**Requirement**
Repeat the lines from the line with "[00:00:00.00 to 00:00:01.00]" to the line with "[14:30.13-14:31.03]" in the listing below, keeping both end lines and adding nothing.

**Provided records**
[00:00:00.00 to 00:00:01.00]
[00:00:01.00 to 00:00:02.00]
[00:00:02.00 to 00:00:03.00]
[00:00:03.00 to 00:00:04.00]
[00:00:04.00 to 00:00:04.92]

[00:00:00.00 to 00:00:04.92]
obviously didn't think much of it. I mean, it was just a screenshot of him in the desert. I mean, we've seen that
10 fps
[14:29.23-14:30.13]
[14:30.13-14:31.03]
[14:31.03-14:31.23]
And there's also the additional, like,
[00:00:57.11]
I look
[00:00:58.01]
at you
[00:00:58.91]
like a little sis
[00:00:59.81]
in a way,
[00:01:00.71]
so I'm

==

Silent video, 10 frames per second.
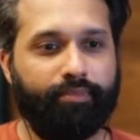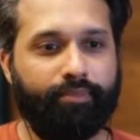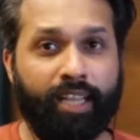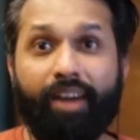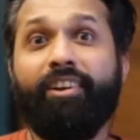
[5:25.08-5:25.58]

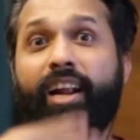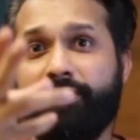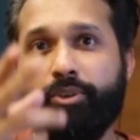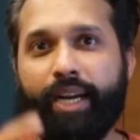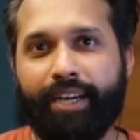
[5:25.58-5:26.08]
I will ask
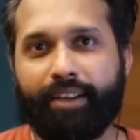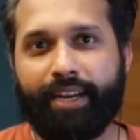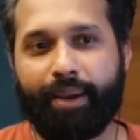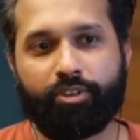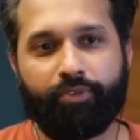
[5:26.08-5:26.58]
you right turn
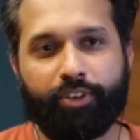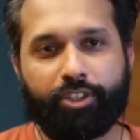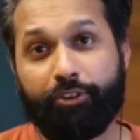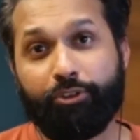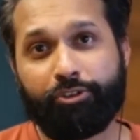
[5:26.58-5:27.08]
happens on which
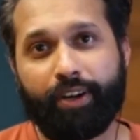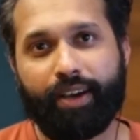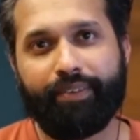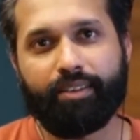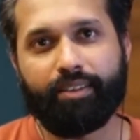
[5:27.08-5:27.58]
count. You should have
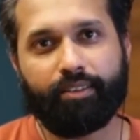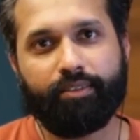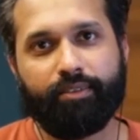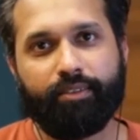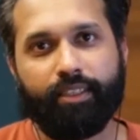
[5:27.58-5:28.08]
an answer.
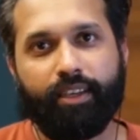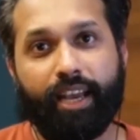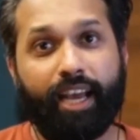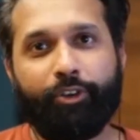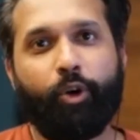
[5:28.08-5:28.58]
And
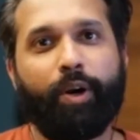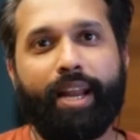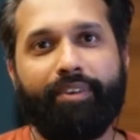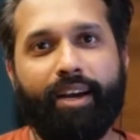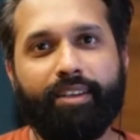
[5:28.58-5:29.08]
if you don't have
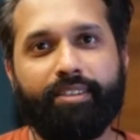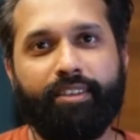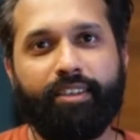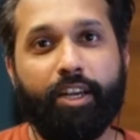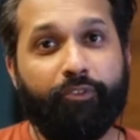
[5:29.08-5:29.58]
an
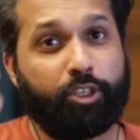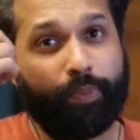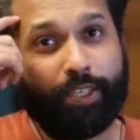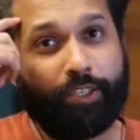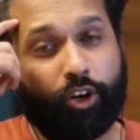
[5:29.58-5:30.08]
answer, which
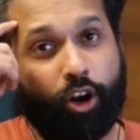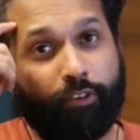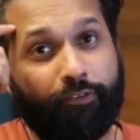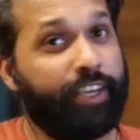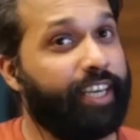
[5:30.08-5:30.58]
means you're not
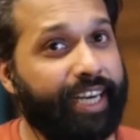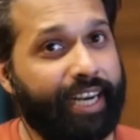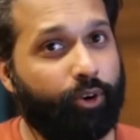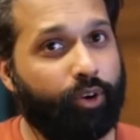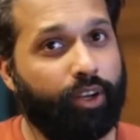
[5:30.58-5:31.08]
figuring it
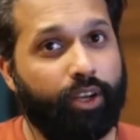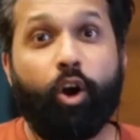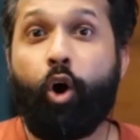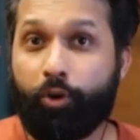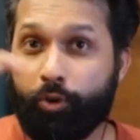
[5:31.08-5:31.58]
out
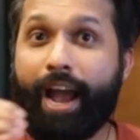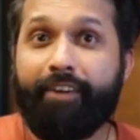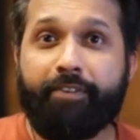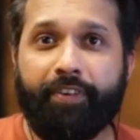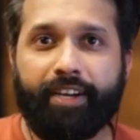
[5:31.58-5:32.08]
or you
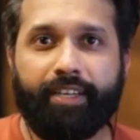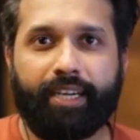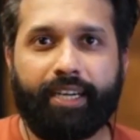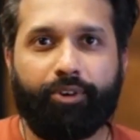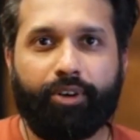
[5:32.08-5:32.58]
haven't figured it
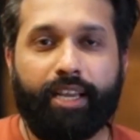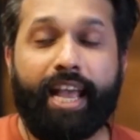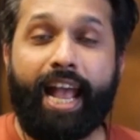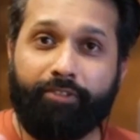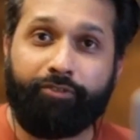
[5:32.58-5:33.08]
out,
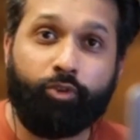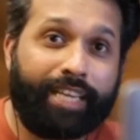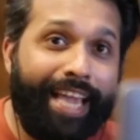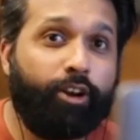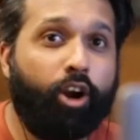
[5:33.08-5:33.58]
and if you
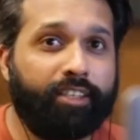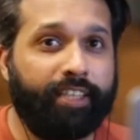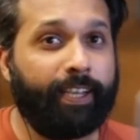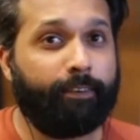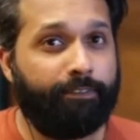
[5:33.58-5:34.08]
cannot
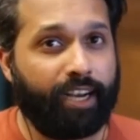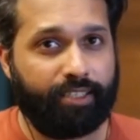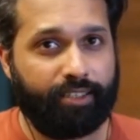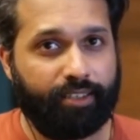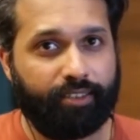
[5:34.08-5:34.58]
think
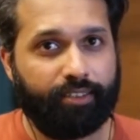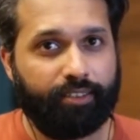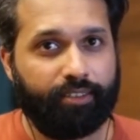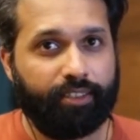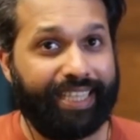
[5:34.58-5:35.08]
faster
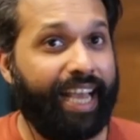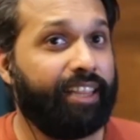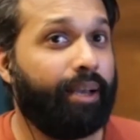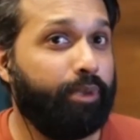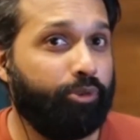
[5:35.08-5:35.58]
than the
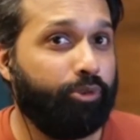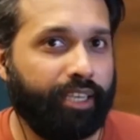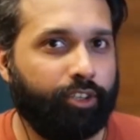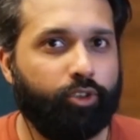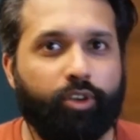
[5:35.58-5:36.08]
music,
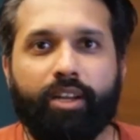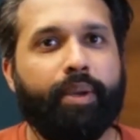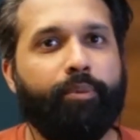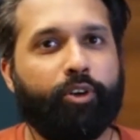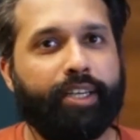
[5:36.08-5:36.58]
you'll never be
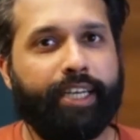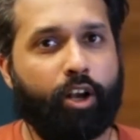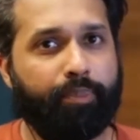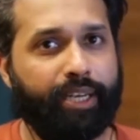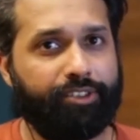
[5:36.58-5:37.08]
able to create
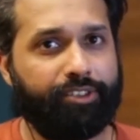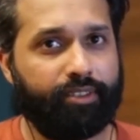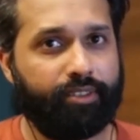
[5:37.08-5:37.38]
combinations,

**Answer to this task**
[00:00:00.00 to 00:00:01.00]
[00:00:01.00 to 00:00:02.00]
[00:00:02.00 to 00:00:03.00]
[00:00:03.00 to 00:00:04.00]
[00:00:04.00 to 00:00:04.92]

[00:00:00.00 to 00:00:04.92]
obviously didn't think much of it. I mean, it was just a screenshot of him in the desert. I mean, we've seen that
10 fps
[14:29.23-14:30.13]
[14:30.13-14:31.03]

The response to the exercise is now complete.